In his article, Bakker described dinosaurs as “fast, agile, energetic creatures” whose physiology was so advanced that even the biggest and heaviest of them could outrun a human. Just a year later, John H. Ostrom, a professor of paleontology who also happened to be at Yale, wrote that a recently identified species of theropod dinosaur must have been “an active and very agile predator.”
Thus began the great dinosaur debate, which rages even today. Jurassic Park reinforced the Bakker-Ostrom position, portraying Velociraptor as a cunning, fast-moving predator with clear links to birds. And indeed there are many arguments for endothermy (warm-bloodedness) in dinosaurs—arguments that relate to everything from brain size to rate of growth to the latitudes at which dinosaur fossils have been located. On the other hand, there is plenty of evidence for ectothermy (cold-bloodedness), based on the dinosaurs’ size, scaliness, the climate in the Meso-zoic era, and so on.

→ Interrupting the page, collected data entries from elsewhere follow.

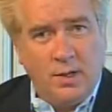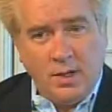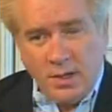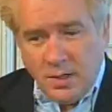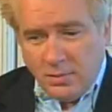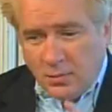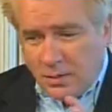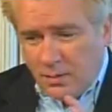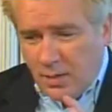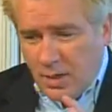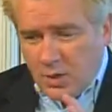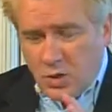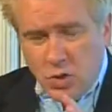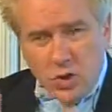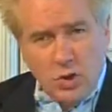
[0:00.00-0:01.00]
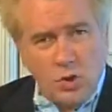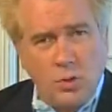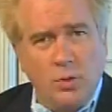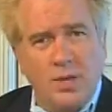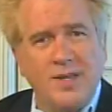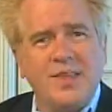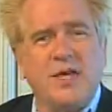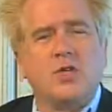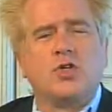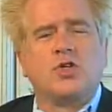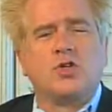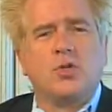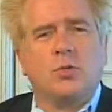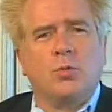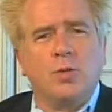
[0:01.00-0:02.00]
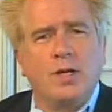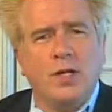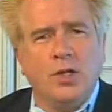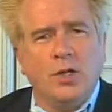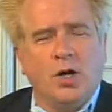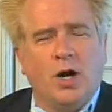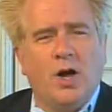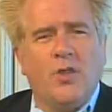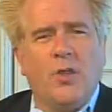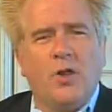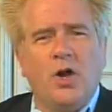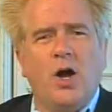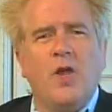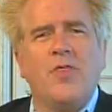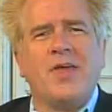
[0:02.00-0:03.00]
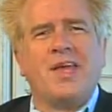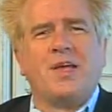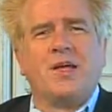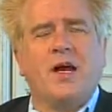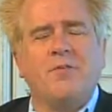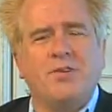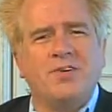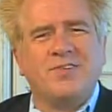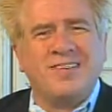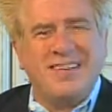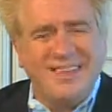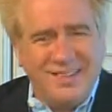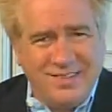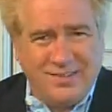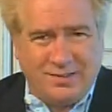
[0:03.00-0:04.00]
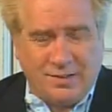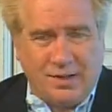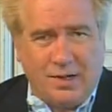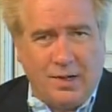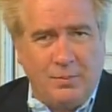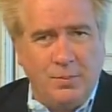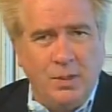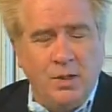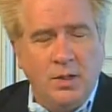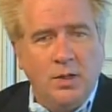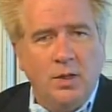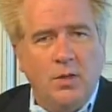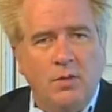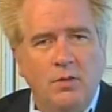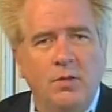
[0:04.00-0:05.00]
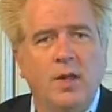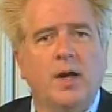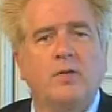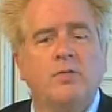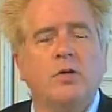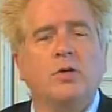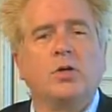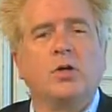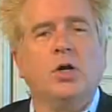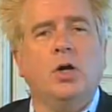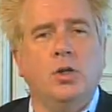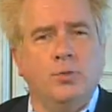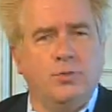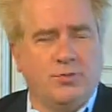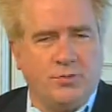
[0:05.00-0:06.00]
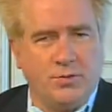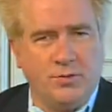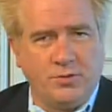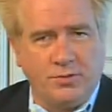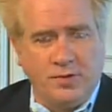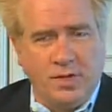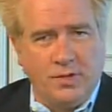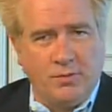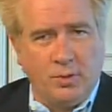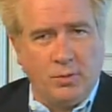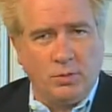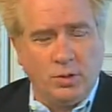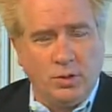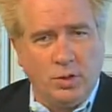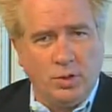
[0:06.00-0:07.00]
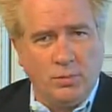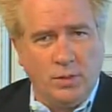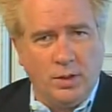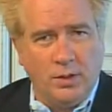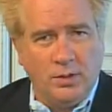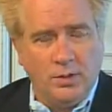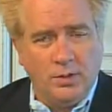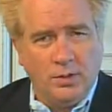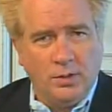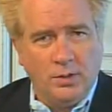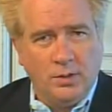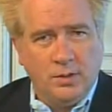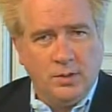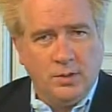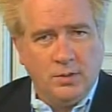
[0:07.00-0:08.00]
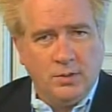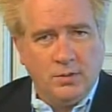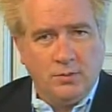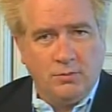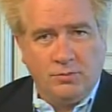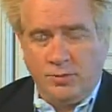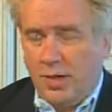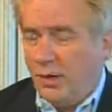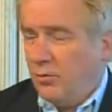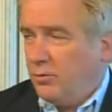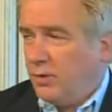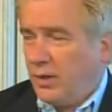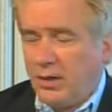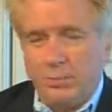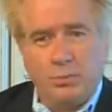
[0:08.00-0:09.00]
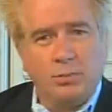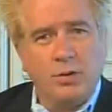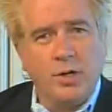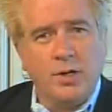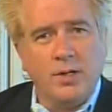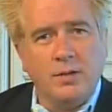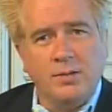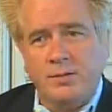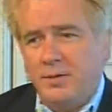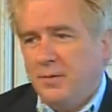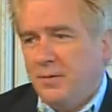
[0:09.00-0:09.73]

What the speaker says: in ensuring that Sharia law, the law that governs Islam, never comes to the state of Oklahoma. Sounds like a pretty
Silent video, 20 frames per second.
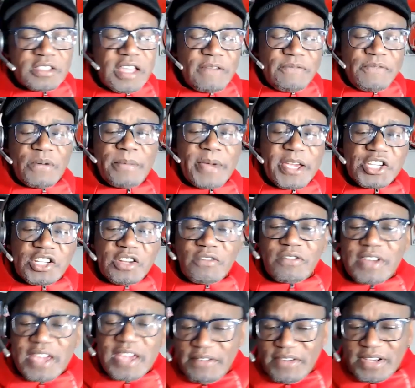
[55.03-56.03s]
defamation
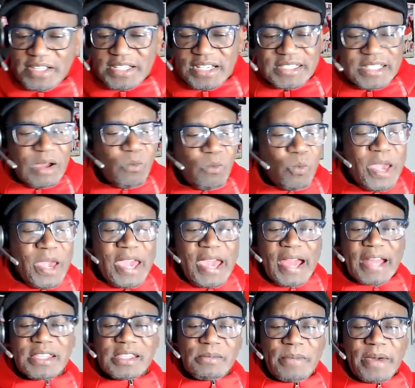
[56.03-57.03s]
of character, that we
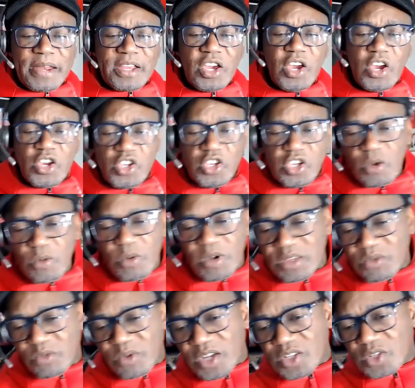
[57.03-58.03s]
had the money. You were
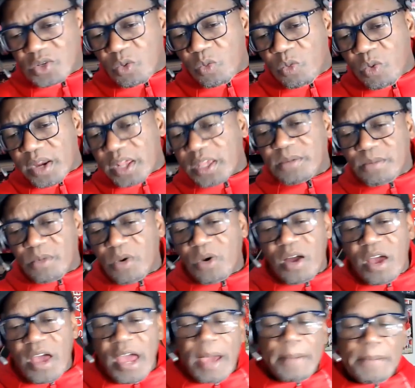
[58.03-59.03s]
the ones who wanted
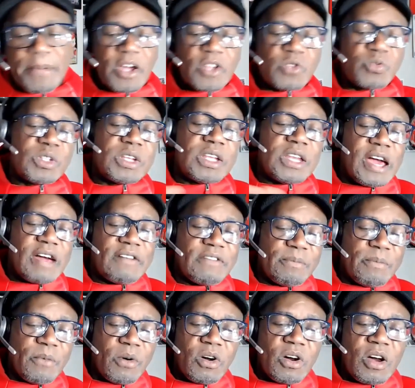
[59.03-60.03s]
more. And because we didn't have
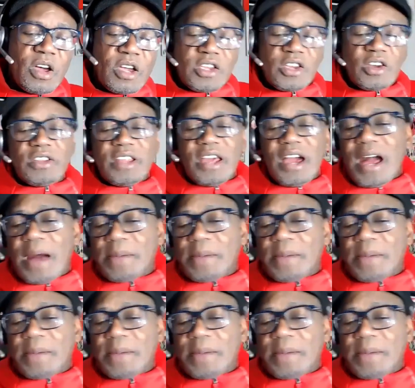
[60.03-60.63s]
more, you're now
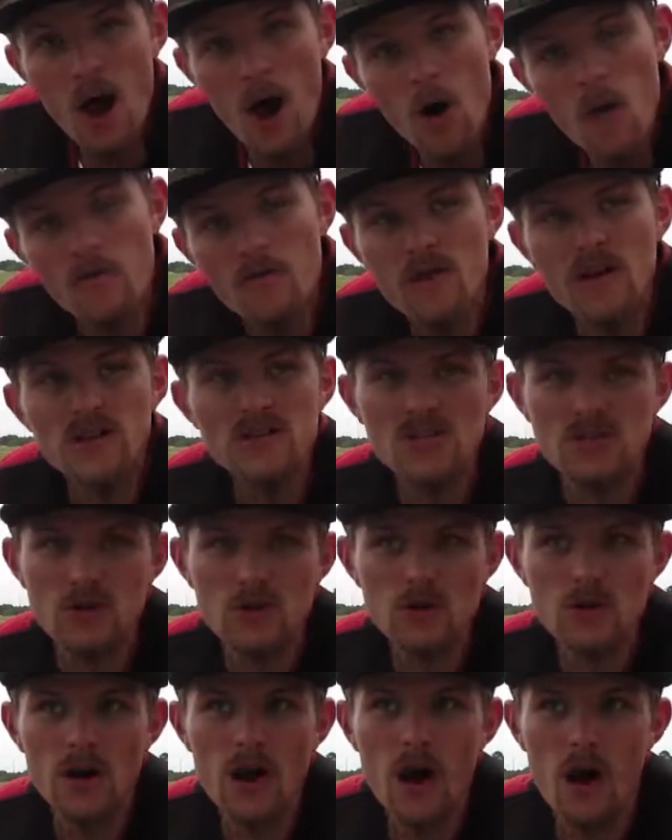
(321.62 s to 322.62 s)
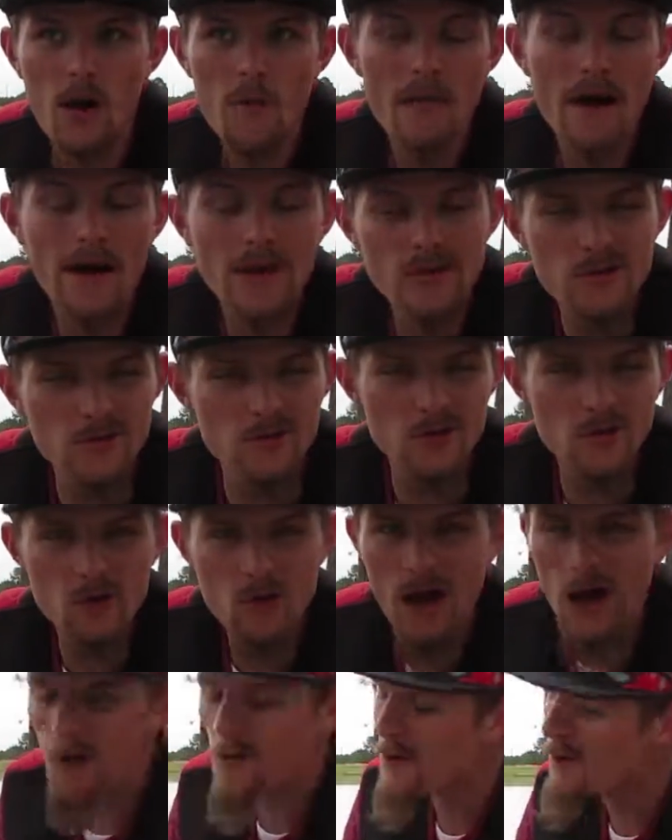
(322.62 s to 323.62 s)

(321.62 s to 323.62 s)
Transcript: Hopefully soon on my YouTube, I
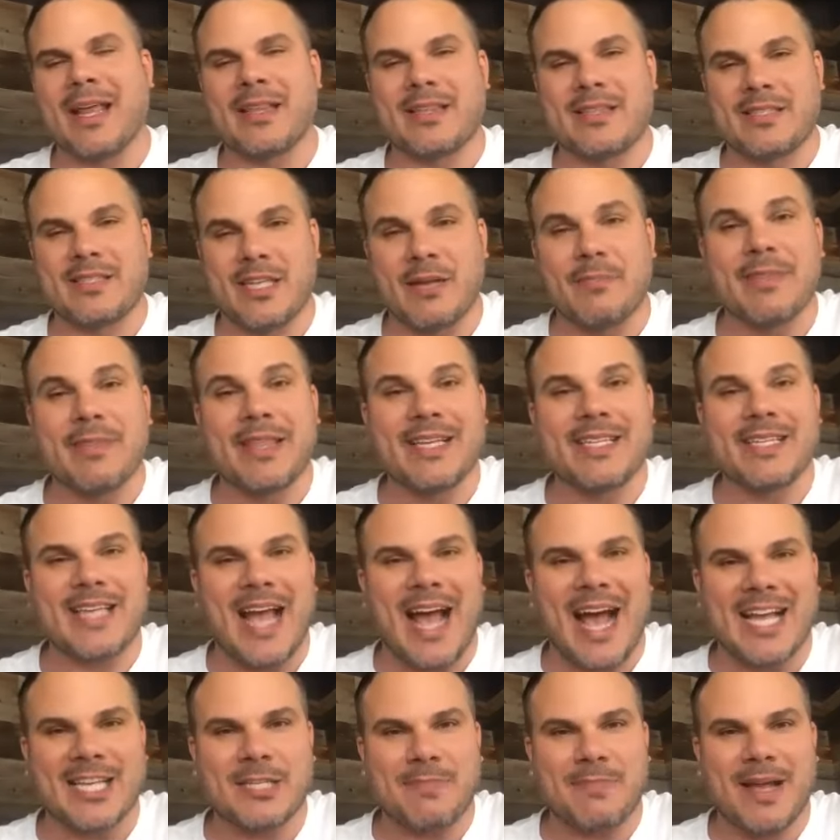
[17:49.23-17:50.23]
some of these
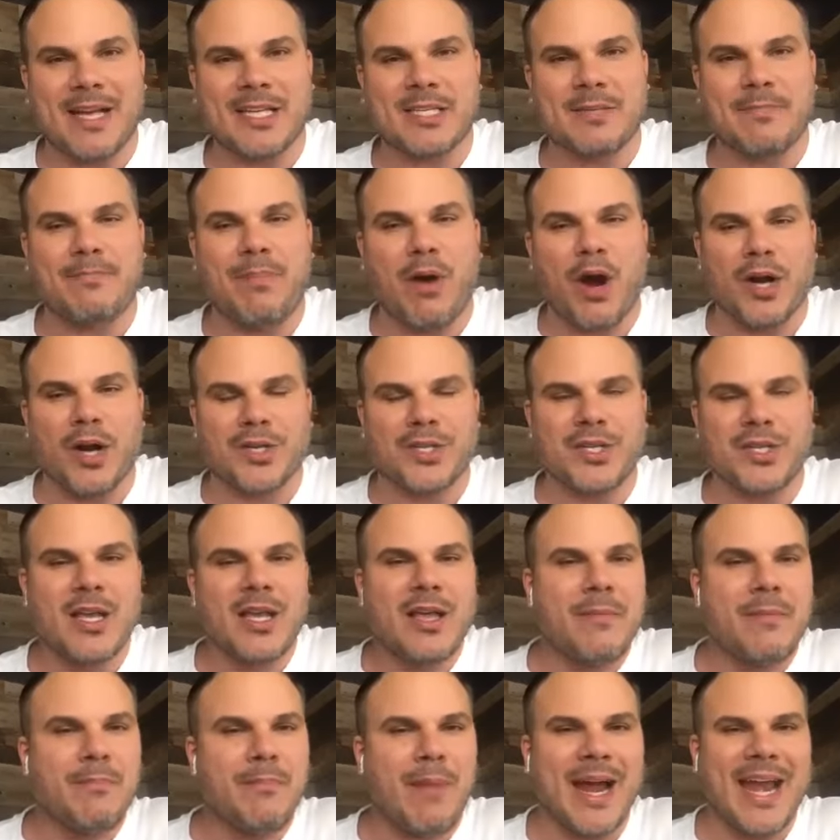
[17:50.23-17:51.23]
aspects and parts
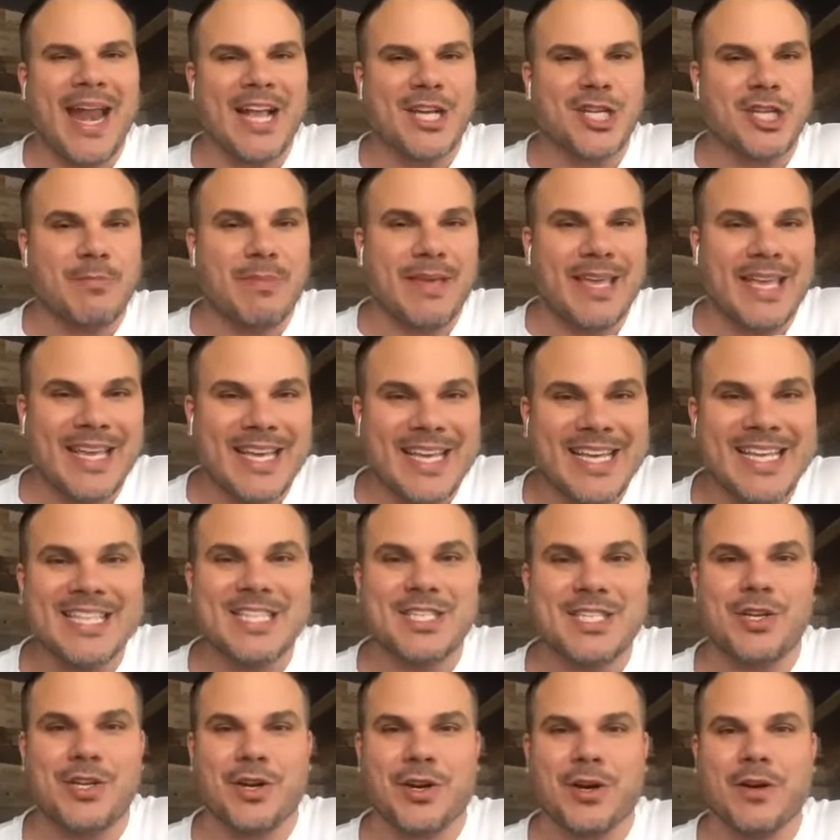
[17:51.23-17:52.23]
might actually be
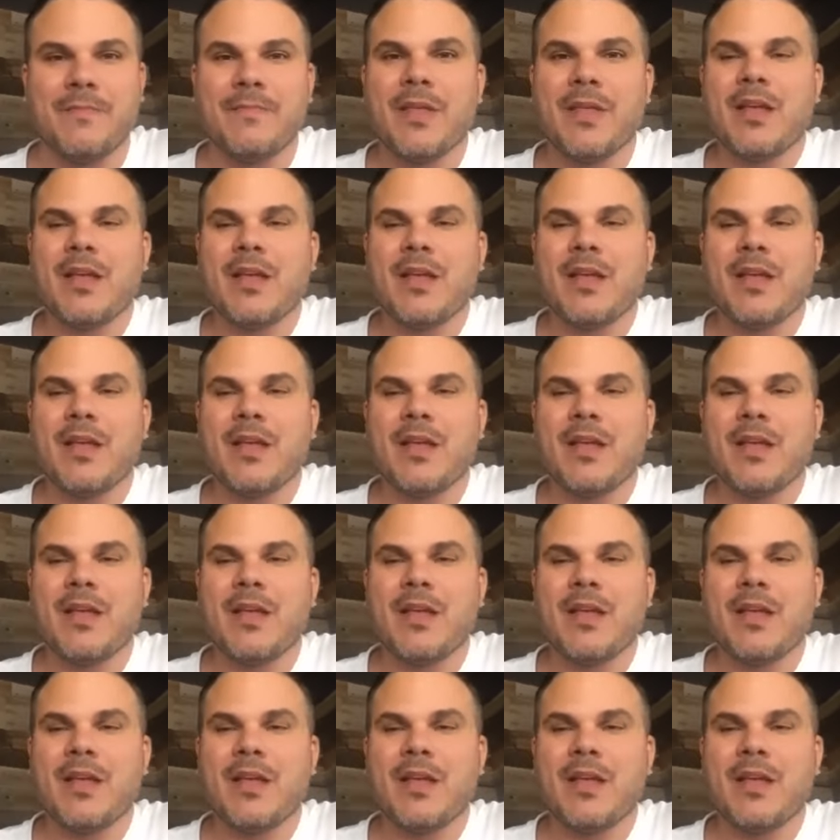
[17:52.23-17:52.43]
easier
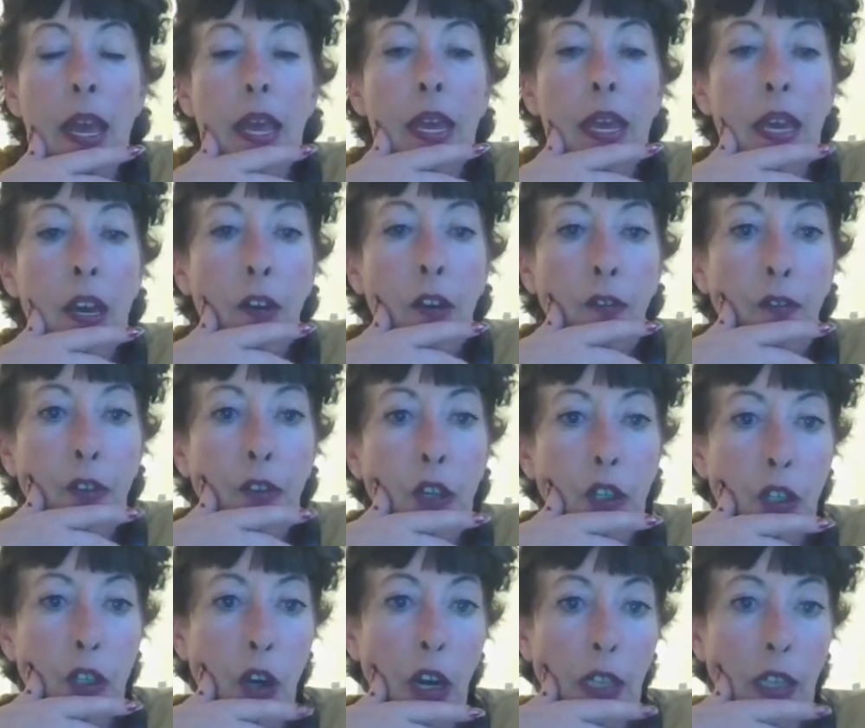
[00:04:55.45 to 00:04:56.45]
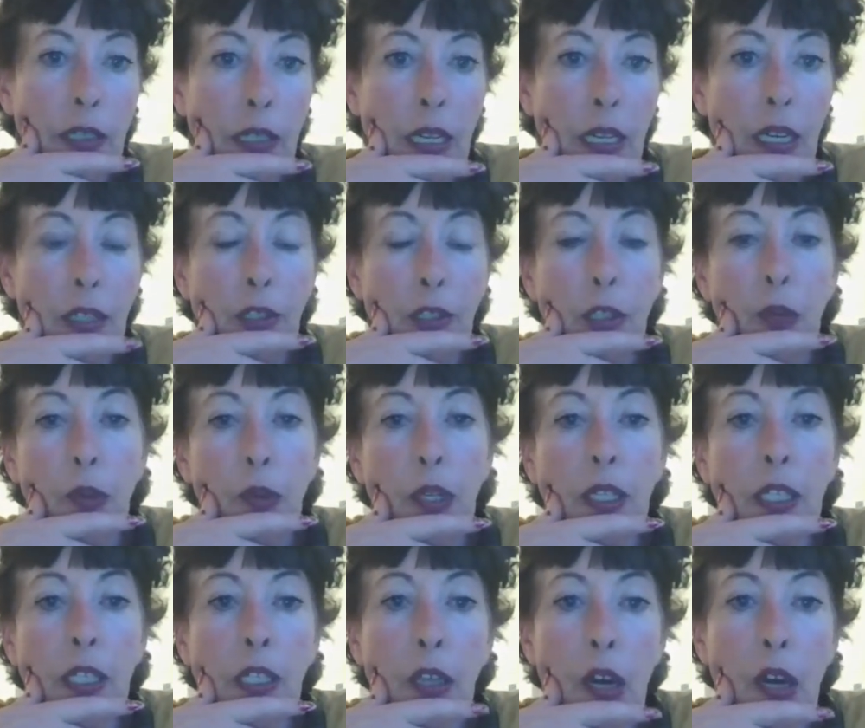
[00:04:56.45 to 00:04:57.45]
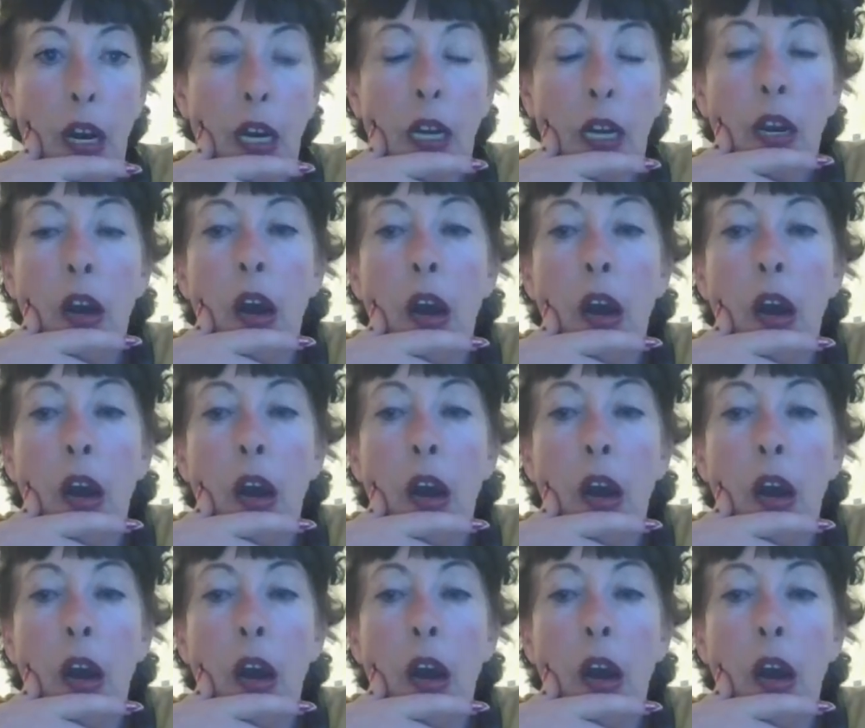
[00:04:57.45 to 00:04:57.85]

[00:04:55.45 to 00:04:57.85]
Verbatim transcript: if your dog's nails are really long.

To explore, compare, and judge these many arguments, the reader is encouraged to consult the “Were Dinosaurs Warm-Blooded?” Web site listed in the “Where to Learn More” section at the conclusion of this essay. However, a word of warning, as noted on that site: “The issue is a tangled, complex one. There are not just two sides to the issue; there are numerous competing hypotheses. If you’re looking for a major controversy in science, look no further!”